**MATERIAL FOR THE TASK**

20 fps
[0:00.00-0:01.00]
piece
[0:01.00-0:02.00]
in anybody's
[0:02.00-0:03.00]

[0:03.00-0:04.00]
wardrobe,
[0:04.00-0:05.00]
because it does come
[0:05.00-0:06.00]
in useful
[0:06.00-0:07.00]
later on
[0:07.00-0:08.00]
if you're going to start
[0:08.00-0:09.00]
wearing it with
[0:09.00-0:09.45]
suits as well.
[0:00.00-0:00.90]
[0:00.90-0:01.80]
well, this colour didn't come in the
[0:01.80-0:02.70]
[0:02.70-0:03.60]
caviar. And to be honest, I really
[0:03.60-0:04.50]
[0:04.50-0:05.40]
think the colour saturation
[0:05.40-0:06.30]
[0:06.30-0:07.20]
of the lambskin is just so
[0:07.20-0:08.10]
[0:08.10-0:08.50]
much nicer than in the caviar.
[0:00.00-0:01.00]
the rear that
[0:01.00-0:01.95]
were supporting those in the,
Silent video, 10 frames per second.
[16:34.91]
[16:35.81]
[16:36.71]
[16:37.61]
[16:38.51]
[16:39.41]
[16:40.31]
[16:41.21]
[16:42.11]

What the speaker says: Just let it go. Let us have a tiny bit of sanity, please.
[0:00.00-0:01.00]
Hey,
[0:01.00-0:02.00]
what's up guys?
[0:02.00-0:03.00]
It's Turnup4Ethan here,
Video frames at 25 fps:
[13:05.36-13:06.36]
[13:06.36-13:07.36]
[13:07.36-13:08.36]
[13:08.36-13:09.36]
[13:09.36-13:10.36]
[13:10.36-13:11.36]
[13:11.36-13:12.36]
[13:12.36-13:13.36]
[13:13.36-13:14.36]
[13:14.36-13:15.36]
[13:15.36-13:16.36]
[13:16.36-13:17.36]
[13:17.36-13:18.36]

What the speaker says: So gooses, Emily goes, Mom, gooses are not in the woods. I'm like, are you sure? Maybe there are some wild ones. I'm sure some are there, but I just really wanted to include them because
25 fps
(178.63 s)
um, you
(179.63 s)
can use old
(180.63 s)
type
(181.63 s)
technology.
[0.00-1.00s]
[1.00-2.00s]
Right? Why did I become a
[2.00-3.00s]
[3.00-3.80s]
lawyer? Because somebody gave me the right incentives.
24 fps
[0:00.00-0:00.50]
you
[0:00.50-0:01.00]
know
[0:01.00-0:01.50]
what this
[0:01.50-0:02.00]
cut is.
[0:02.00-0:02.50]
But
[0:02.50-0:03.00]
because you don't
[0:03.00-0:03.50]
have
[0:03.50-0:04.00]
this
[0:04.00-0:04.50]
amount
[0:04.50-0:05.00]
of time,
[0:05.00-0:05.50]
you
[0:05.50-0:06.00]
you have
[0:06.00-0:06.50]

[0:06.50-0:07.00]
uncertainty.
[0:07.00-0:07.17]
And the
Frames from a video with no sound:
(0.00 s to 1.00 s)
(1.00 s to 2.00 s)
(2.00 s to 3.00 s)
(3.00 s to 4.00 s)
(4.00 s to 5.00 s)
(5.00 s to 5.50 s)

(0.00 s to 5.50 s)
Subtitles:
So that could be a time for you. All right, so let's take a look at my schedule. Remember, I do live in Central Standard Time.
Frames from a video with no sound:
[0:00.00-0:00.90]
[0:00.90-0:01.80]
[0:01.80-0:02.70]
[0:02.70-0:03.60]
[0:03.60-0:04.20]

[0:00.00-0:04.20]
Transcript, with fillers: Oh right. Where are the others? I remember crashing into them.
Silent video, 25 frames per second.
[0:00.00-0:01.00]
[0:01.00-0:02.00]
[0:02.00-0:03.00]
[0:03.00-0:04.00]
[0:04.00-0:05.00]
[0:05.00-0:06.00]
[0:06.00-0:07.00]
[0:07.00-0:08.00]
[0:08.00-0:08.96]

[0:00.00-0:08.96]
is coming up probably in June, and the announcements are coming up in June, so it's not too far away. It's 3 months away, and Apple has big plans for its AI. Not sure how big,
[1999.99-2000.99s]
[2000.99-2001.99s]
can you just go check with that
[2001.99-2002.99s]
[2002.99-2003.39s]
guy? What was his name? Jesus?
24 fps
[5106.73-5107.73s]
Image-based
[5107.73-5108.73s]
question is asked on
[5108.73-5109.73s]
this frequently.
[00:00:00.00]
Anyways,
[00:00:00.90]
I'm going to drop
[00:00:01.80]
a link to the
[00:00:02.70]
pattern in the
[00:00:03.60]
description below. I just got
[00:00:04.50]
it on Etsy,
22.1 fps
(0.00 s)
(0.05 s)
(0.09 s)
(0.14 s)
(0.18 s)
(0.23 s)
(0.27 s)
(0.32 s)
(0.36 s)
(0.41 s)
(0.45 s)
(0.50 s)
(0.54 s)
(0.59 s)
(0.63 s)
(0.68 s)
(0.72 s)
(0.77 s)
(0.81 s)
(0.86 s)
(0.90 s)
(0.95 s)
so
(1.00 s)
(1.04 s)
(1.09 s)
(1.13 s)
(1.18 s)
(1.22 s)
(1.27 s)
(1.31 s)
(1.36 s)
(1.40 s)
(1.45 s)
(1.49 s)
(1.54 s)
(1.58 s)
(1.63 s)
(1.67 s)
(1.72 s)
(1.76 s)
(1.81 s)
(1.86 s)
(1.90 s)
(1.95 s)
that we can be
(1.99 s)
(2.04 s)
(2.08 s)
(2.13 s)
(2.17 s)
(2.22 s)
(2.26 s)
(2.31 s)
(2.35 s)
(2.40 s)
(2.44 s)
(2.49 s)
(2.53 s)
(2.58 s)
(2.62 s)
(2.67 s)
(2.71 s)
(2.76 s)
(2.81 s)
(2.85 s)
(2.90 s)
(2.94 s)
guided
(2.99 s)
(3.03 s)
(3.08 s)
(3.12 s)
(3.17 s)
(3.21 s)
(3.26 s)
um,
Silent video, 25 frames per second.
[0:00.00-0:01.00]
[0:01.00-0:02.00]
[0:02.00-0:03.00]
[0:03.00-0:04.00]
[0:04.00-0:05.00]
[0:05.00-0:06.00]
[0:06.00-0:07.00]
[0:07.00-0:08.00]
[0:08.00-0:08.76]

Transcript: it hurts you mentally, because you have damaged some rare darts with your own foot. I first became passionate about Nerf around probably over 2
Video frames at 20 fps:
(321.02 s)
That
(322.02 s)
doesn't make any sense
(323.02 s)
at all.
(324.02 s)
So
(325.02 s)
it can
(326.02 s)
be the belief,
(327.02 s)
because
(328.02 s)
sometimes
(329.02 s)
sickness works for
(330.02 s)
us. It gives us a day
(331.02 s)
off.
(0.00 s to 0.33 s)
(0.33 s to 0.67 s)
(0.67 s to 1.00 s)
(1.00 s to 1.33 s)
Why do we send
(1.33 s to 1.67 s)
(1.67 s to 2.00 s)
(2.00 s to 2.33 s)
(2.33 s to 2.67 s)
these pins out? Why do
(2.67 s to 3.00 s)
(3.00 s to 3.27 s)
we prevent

**WORK INSTRUCTION**
Reproduce exactly the lines that run from the start of the records to the line with "[13:17.36-13:18.36]", both included.

**TASK RESULT**
20 fps
[0:00.00-0:01.00]
piece
[0:01.00-0:02.00]
in anybody's
[0:02.00-0:03.00]

[0:03.00-0:04.00]
wardrobe,
[0:04.00-0:05.00]
because it does come
[0:05.00-0:06.00]
in useful
[0:06.00-0:07.00]
later on
[0:07.00-0:08.00]
if you're going to start
[0:08.00-0:09.00]
wearing it with
[0:09.00-0:09.45]
suits as well.
[0:00.00-0:00.90]
[0:00.90-0:01.80]
well, this colour didn't come in the
[0:01.80-0:02.70]
[0:02.70-0:03.60]
caviar. And to be honest, I really
[0:03.60-0:04.50]
[0:04.50-0:05.40]
think the colour saturation
[0:05.40-0:06.30]
[0:06.30-0:07.20]
of the lambskin is just so
[0:07.20-0:08.10]
[0:08.10-0:08.50]
much nicer than in the caviar.
[0:00.00-0:01.00]
the rear that
[0:01.00-0:01.95]
were supporting those in the,
Silent video, 10 frames per second.
[16:34.91]
[16:35.81]
[16:36.71]
[16:37.61]
[16:38.51]
[16:39.41]
[16:40.31]
[16:41.21]
[16:42.11]

What the speaker says: Just let it go. Let us have a tiny bit of sanity, please.
[0:00.00-0:01.00]
Hey,
[0:01.00-0:02.00]
what's up guys?
[0:02.00-0:03.00]
It's Turnup4Ethan here,
Video frames at 25 fps:
[13:05.36-13:06.36]
[13:06.36-13:07.36]
[13:07.36-13:08.36]
[13:08.36-13:09.36]
[13:09.36-13:10.36]
[13:10.36-13:11.36]
[13:11.36-13:12.36]
[13:12.36-13:13.36]
[13:13.36-13:14.36]
[13:14.36-13:15.36]
[13:15.36-13:16.36]
[13:16.36-13:17.36]
[13:17.36-13:18.36]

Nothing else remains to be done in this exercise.